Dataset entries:
>>

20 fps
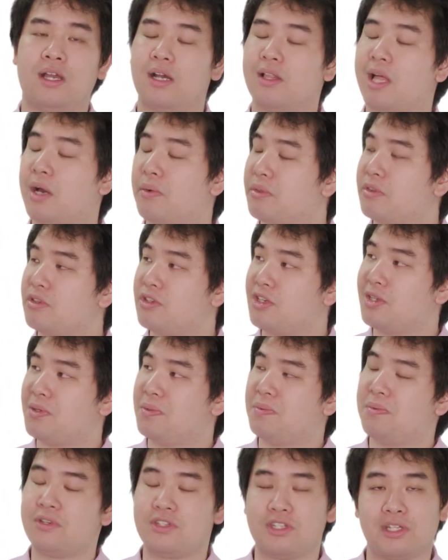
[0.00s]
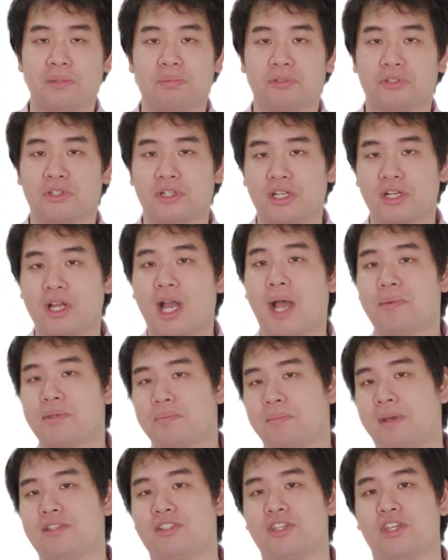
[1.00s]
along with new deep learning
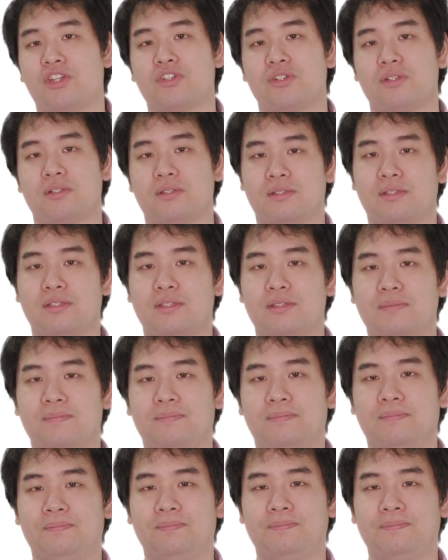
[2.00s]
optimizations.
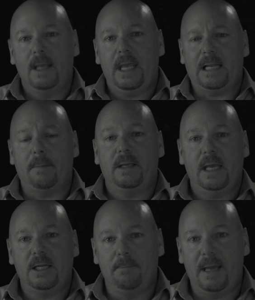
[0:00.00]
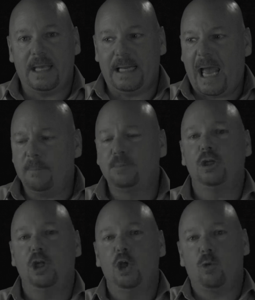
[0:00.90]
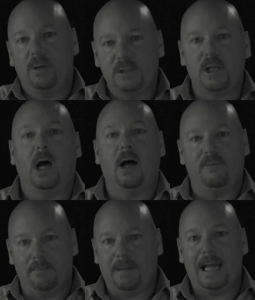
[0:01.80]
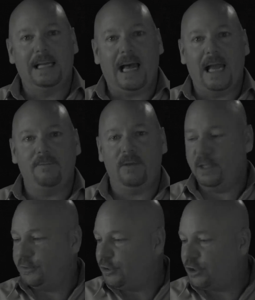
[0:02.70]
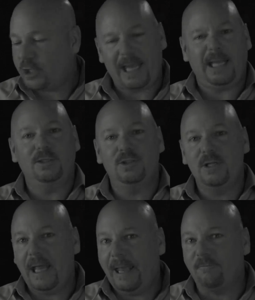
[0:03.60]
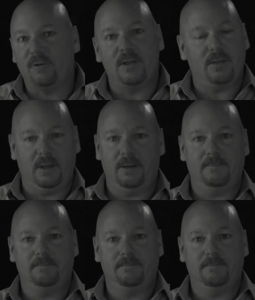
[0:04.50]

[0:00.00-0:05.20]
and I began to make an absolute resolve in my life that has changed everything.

<<

What you are asked to do – These entries are to be printed again word for word, except for the pictures.

The answer –
20 fps
[0.00s]
[1.00s]
along with new deep learning
[2.00s]
optimizations.
[0:00.00]
[0:00.90]
[0:01.80]
[0:02.70]
[0:03.60]
[0:04.50]

[0:00.00-0:05.20]
and I began to make an absolute resolve in my life that has changed everything.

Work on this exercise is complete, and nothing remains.